Platinum anticancer drug damage enforces a particular rotational setting of DNA in nucleosomes.

We constructed two site-specifically modified nucleosomes containing an intrastrand cis-{Pt(NH3)2}2+ 1,3-d(GpTpG) cross-link, similar to one formed by the anticancer drugs carboplatin and cisplatin on DNA, and investigated their structures by hydroxyl radical footprinting and exonuclease III digestion. Hydroxyl radical footprinting demonstrated that the presence of the platinum cross-link selects out a specific rotational setting of DNA on the histone octamer core in each of two reconstituted nucleosomes in which the platinum positions differ by half a DNA helical turn.
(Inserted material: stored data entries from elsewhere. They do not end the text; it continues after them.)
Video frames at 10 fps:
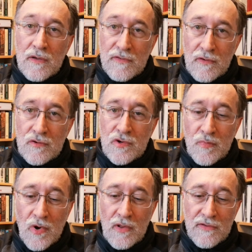social
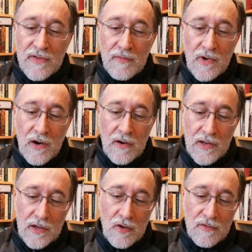policy
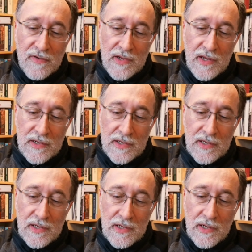regarding
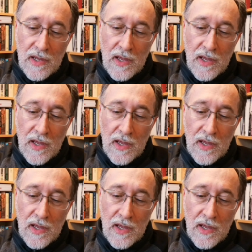COVID-19.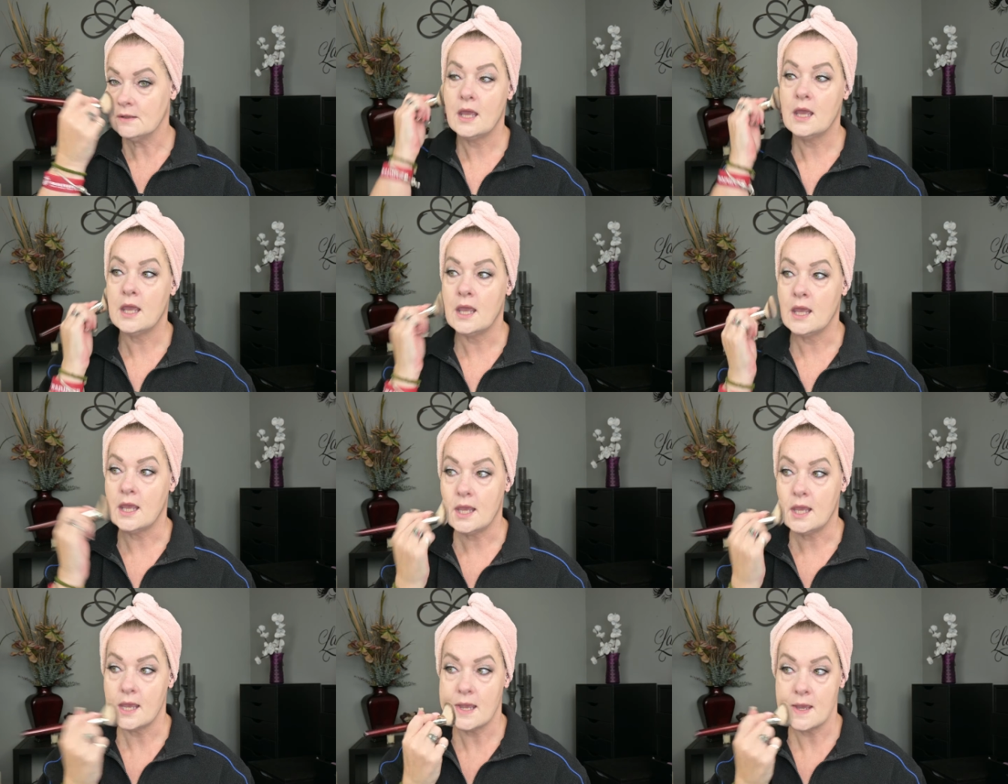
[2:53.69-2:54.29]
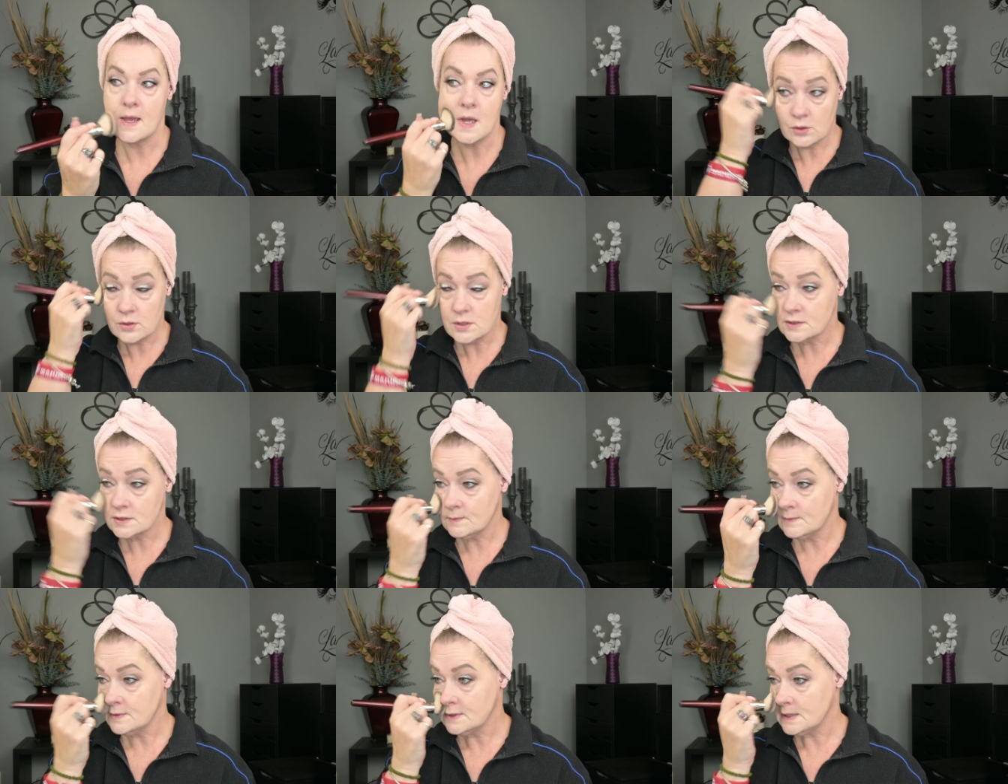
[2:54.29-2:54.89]
a
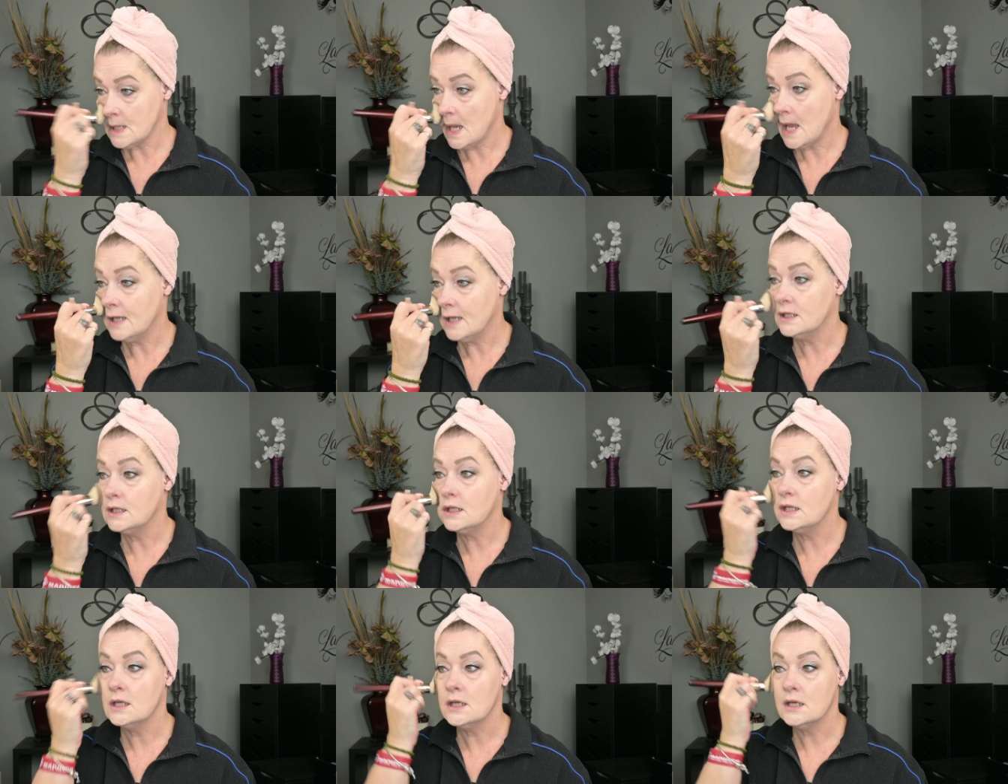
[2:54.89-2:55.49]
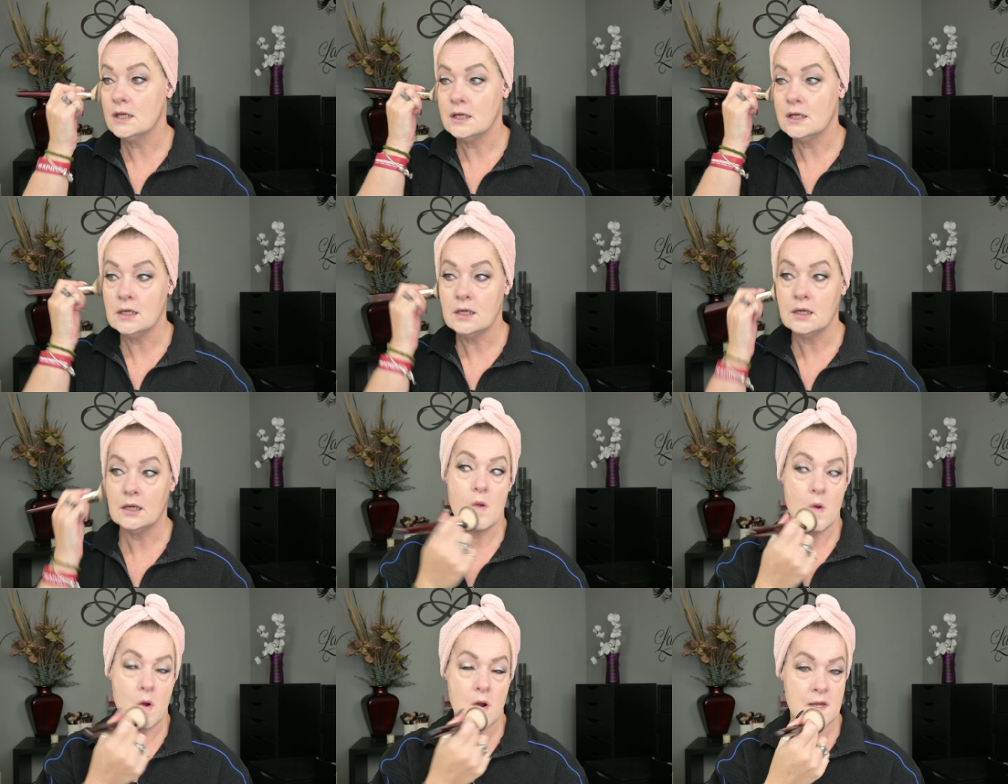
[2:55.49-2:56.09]
Christmas idea
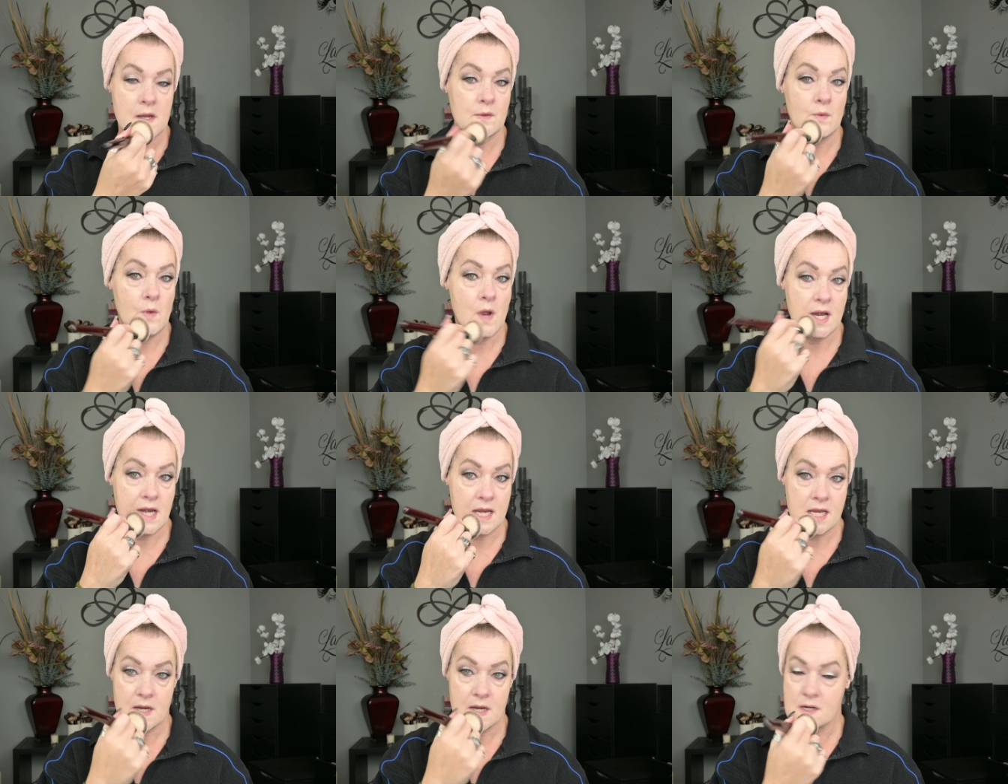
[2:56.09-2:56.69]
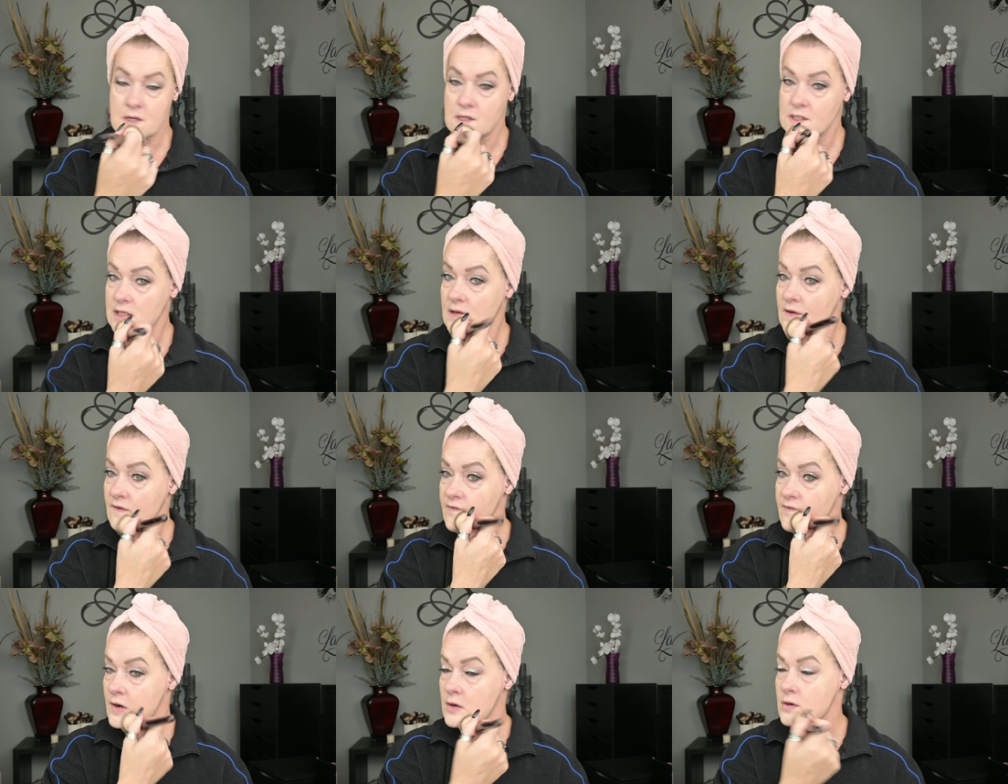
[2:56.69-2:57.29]
or you want to get
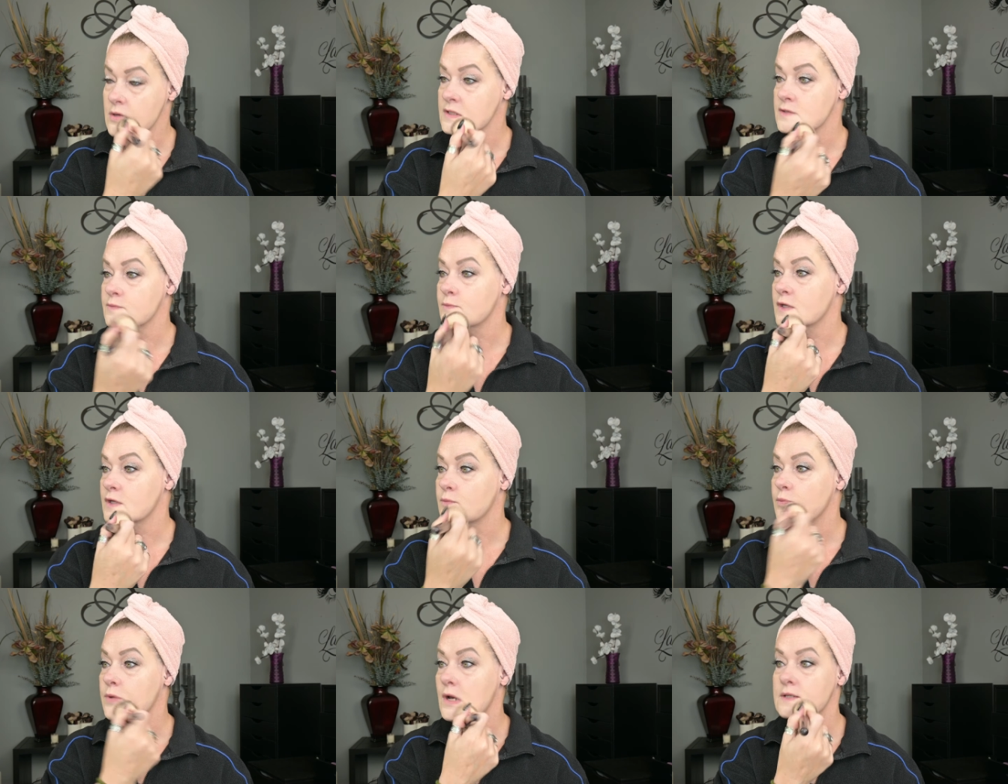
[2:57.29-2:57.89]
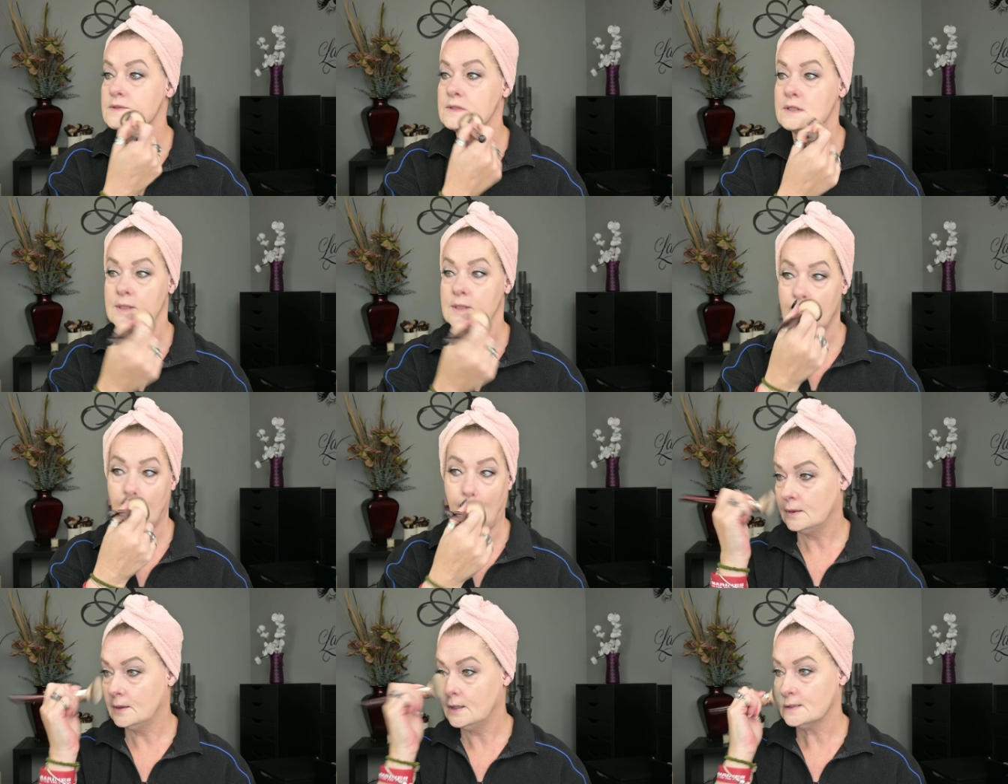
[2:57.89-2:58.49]
yourself a Christmas present,
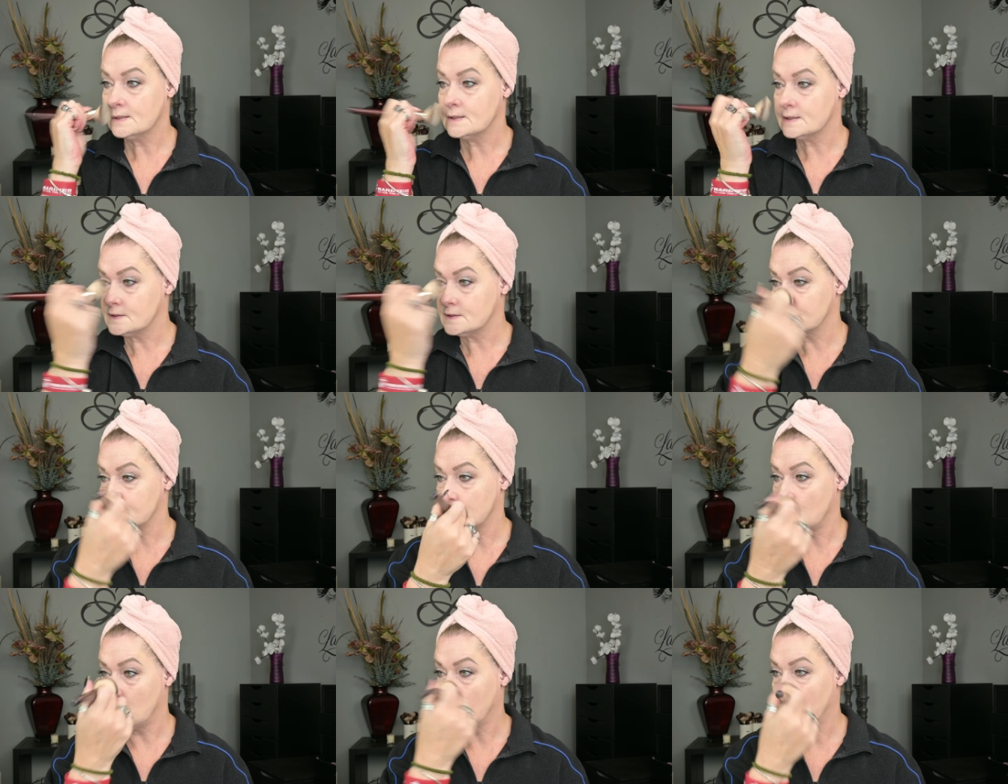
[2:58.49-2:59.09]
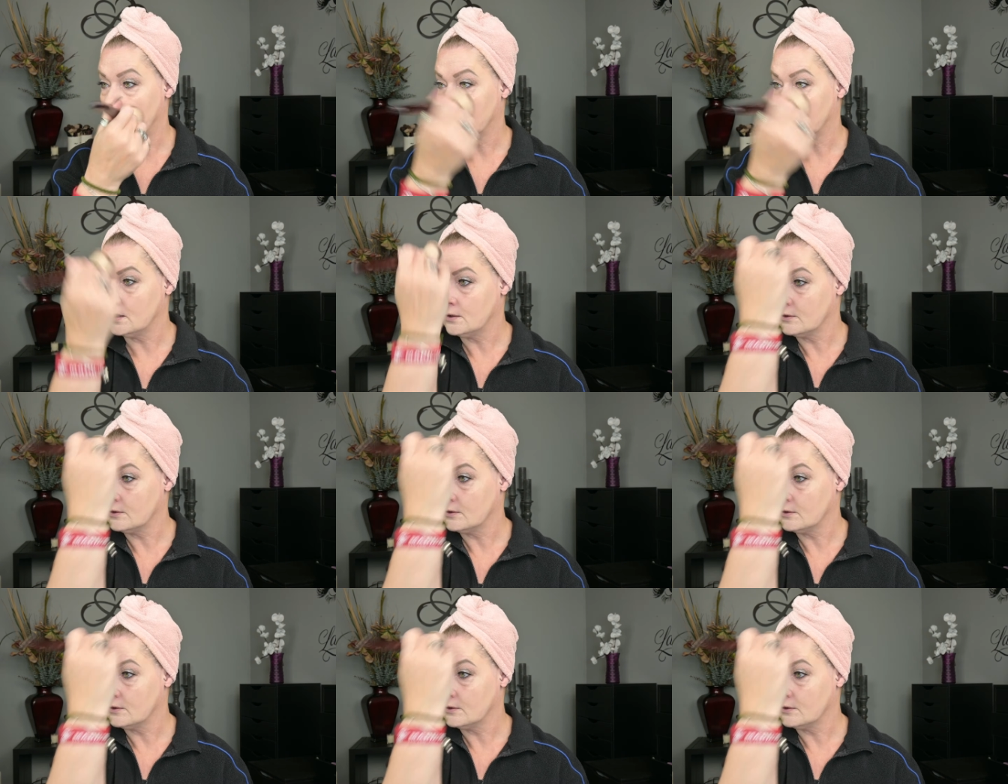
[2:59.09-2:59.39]
this is so good.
The {Pt(NH3)2}2+ cross-link is situated in a structurally similar location, with the undamaged strand projecting outward, forcing the DNA to adopt opposite rotational settings in its wrapping around the histone octamer in the two nucleosomes. Enzymatic digestion by exonuclease III of the nucleosome substrates revealed that the platinum cross-link affects the translational positioning of the DNA, forcing it into an asymmetric arrangement with respect to the core histone proteins. We suggest that these phasing phenomena may be central to the recognition and processing of platinum-DNA adducts in cancer cells treated with these drugs and possibly may be common to other DNA damaging events.